Repeated DNA Sequences – Reading Version

Problem in short:

You’re given a DNA string made up of 'A', 'C', 'G', and 'T'.
Your task is to find all 10-letter-long substrings that appear more than once in the string.

Example:
If the DNA is "AAAAACCCCCAAAAACCCCCCAAAAAGGGTTT",
then "AAAAACCCCC" and "CCCCCAAAAA" both appear twice.

Idea of the solution:

We need to check every 10-letter substring in the DNA and count how many times it appears.
If any substring appears more than once, we include it in our result.

Step-by-step solution (two main approaches):

1. Naive Approach – O(N²)

• Extract every 10-letter substring.

• For each substring, compare it with all other substrings to check if it repeats.

• This is very slow, because each substring comparison costs time, leading to roughly N² operations.

✅ Works for small strings.
❌ Too slow for large DNA sequences (like length 100,000).

2. Optimized Approach using Hash Map – O(N)

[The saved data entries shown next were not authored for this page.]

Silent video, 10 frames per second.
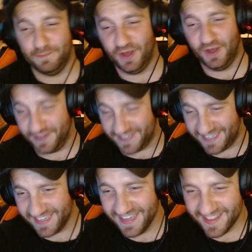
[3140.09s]
bulk.
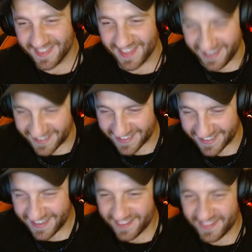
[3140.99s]
Like,
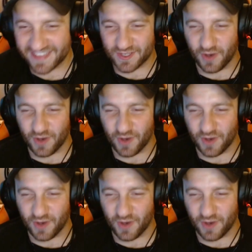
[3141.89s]
that's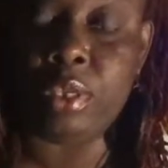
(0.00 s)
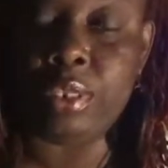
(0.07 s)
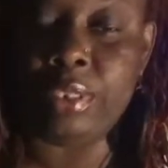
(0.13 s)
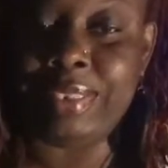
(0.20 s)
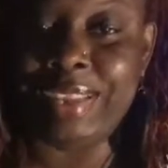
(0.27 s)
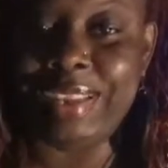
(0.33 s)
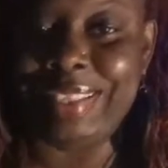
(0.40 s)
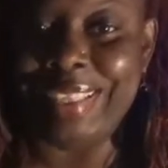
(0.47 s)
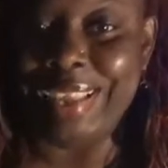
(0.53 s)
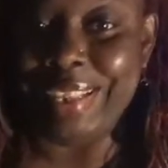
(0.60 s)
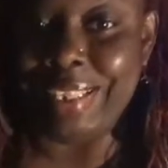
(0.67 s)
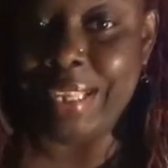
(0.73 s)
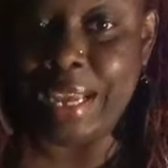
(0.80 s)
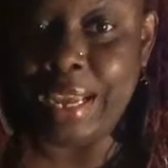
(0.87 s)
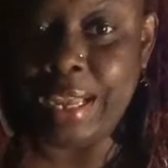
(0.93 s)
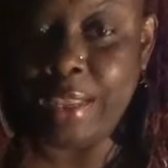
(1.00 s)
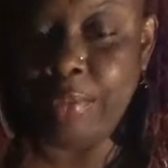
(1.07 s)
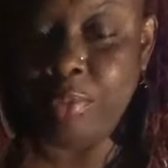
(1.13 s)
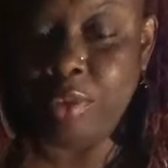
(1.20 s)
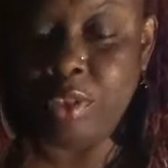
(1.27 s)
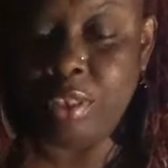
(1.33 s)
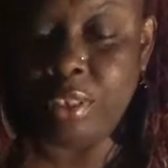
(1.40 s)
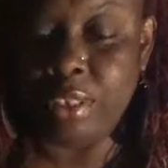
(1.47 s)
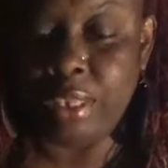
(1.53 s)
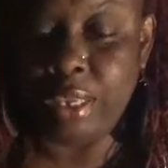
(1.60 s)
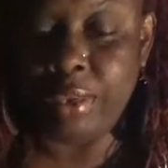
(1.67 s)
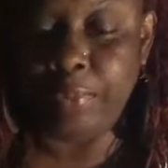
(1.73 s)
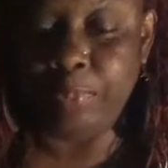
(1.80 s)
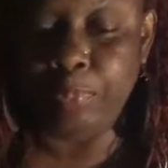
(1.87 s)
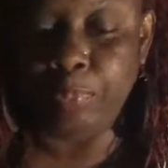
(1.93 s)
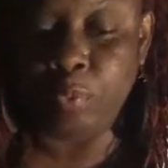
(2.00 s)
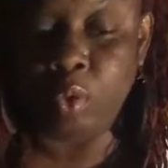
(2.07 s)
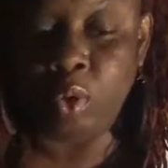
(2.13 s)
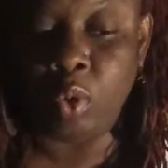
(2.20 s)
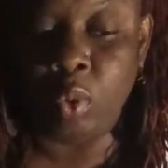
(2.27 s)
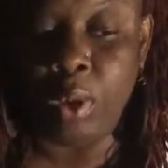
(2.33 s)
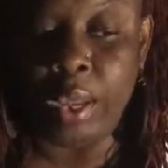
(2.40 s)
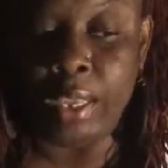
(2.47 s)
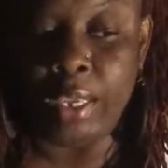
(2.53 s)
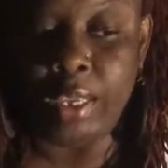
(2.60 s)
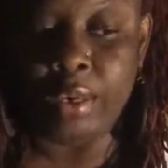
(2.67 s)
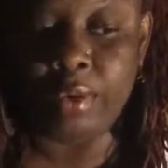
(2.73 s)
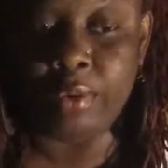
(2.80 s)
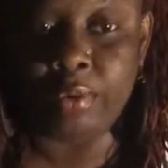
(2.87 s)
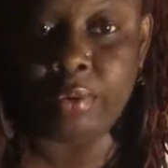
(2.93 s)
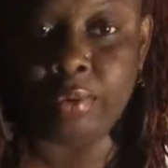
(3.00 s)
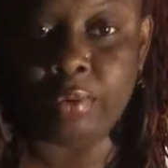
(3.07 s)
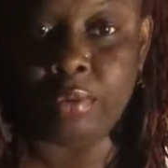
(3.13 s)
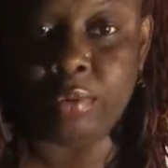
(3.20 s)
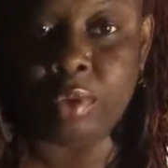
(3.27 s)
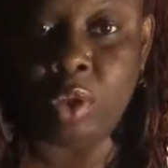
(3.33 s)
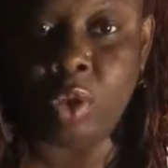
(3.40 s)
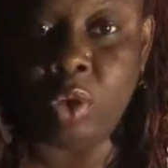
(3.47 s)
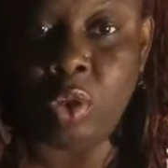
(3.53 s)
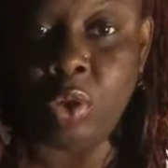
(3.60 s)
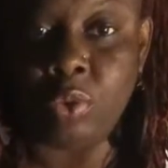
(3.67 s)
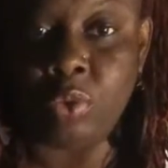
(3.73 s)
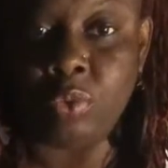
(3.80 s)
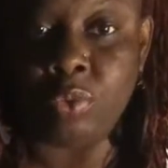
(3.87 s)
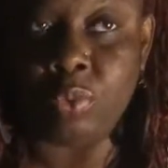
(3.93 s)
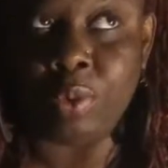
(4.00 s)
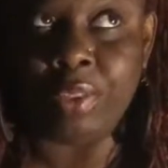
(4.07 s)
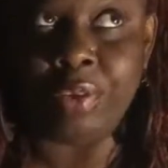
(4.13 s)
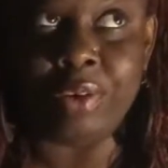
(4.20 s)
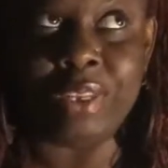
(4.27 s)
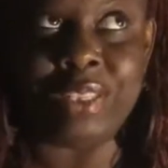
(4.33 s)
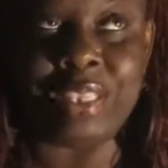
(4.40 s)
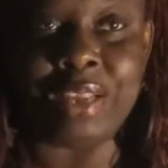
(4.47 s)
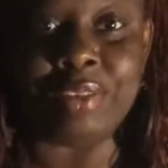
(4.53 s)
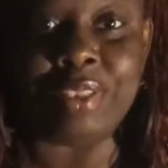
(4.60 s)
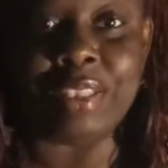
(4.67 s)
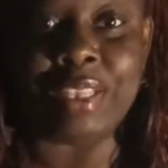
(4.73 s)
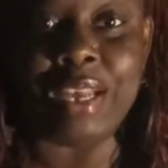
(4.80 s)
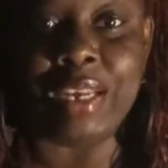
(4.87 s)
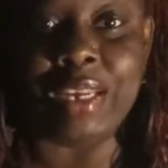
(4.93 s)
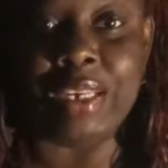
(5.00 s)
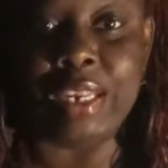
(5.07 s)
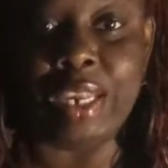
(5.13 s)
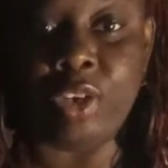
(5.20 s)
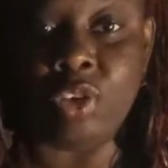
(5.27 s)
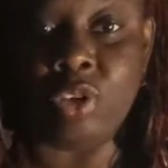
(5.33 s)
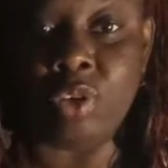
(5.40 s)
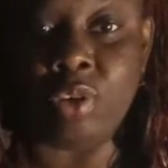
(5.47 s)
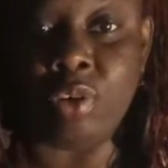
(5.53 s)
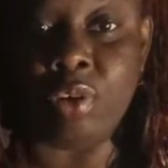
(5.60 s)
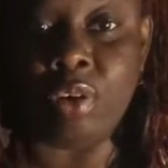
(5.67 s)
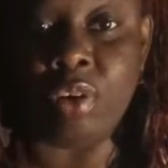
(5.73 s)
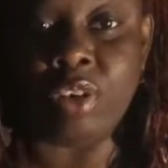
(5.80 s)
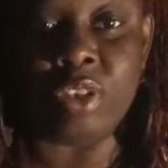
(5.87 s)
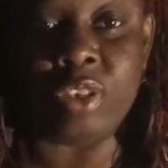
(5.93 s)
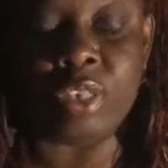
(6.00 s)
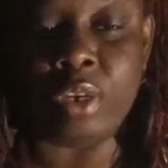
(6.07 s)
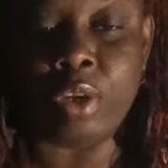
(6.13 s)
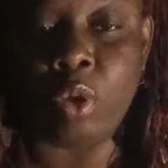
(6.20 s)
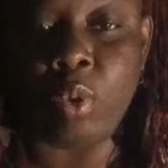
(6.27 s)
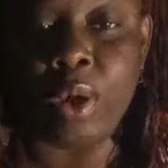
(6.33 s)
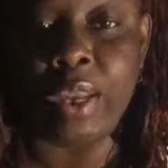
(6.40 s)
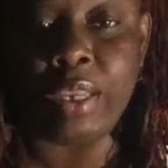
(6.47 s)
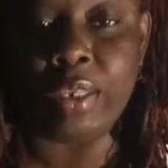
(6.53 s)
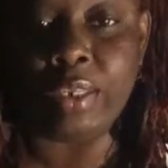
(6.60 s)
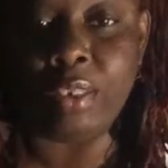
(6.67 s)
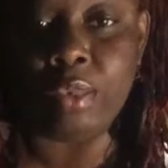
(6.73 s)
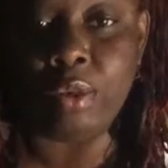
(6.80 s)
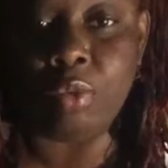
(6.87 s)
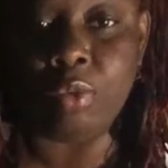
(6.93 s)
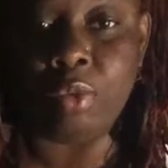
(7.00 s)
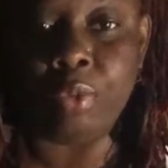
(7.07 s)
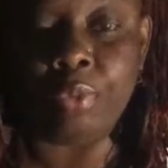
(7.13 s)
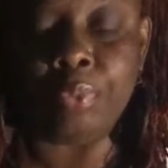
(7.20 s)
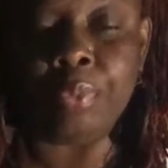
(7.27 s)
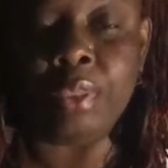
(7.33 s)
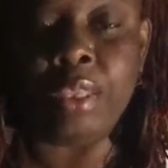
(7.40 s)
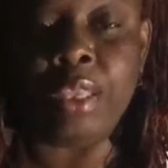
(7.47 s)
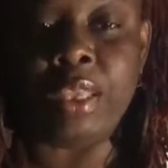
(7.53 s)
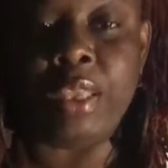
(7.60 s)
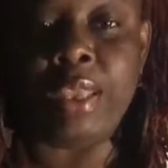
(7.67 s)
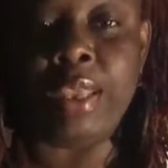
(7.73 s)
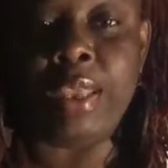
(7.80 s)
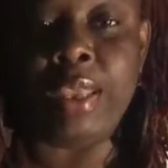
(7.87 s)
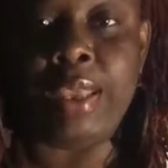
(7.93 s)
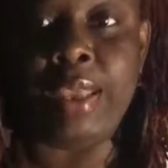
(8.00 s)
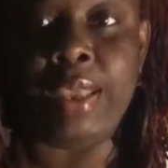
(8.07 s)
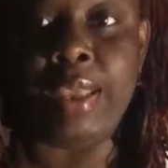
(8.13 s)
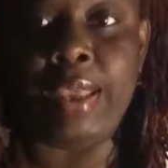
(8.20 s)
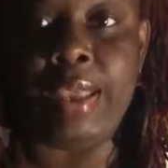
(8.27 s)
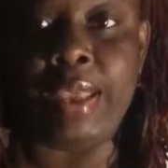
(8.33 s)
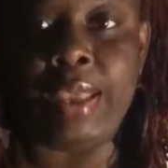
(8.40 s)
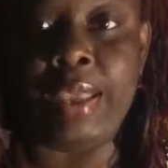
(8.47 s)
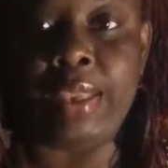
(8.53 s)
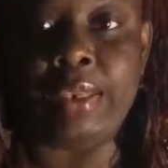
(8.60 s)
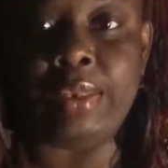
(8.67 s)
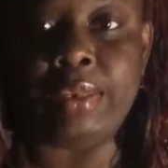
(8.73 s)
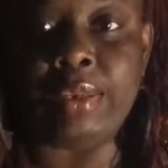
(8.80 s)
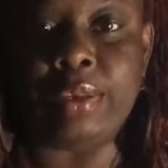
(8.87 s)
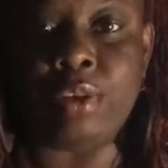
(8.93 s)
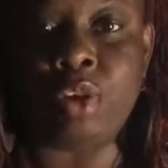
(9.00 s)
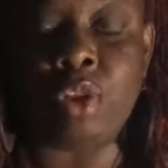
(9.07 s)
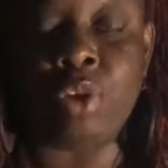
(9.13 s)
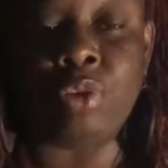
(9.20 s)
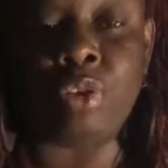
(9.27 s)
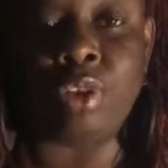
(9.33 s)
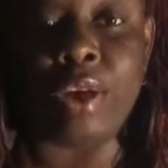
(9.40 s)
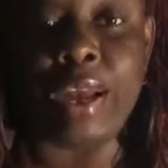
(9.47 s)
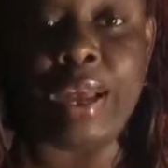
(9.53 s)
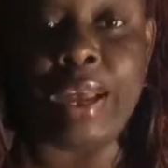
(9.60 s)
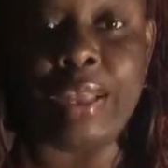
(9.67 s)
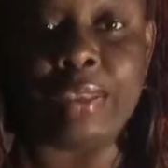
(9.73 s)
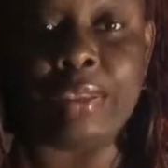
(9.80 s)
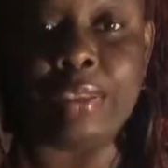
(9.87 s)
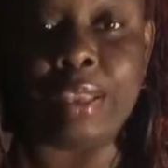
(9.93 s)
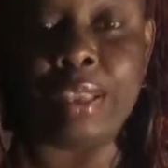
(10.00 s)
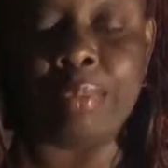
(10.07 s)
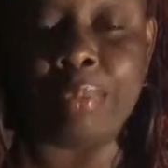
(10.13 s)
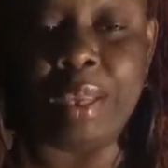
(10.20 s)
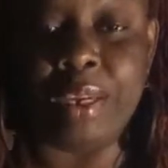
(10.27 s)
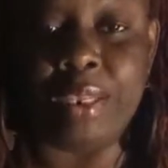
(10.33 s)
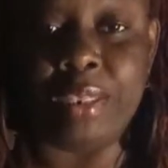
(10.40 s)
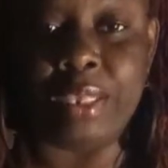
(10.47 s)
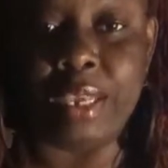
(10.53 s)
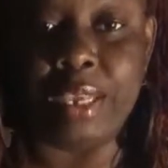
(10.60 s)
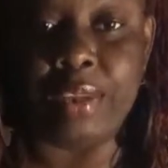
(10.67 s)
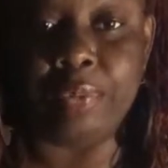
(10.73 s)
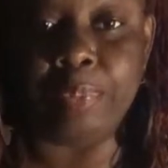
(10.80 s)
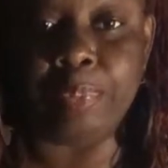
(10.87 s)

Take that time to sit quiet, alone, whether it's outside in nature or just in a quiet, still room, and close your eyes and meditate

We use a hash map (or map<string, int>) to count how many times each 10-letter substring appears.

How it works:

1. Loop through the string, taking every substring of length 10.

2. Store each substring in a hash map, increasing its count.

3. After finishing, collect all substrings with a count > 1.

This reduces the time complexity to O(N) because:

• Each substring operation is constant time (since it’s always length 10).

• Insertion and lookup in a hash map are O(1) on average.
  So overall → O(N).

Quick Example:

Input:
s = "AAAAACCCCCAAAAACCCCCCAAAAAGGGTTT"

Process:

• Take every 10-letter substring

• Count occurrences

• Substrings seen more than once → "AAAAACCCCC", "CCCCCAAAAA"

Output:
["AAAAACCCCC", "CCCCCAAAAA"]

C++ Code (Optimized Way – Using Hash Map)

class Solution {
public:
    vector<string> findRepeatedDnaSequences(string s) {
        vector<string> result;
        map<string, int> count;
        int n = s.size();
        if (n < 10) return result;

        for (int i = 0; i <= n - 10; i++) {
            string part = s.substr(i, 10);
            count[part]++;
        }

        for (auto it : count) {
            if (it.second > 1)
                result.push_back(it.first);
        }

        return result;
    }
};

Notes:

• Time Complexity: O(N)

• Space Complexity: O(N) (for storing substrings)

• Very popular interview problem (Google, Amazon, and Meta).

• Tests your ability to use hashing to detect duplicates efficiently.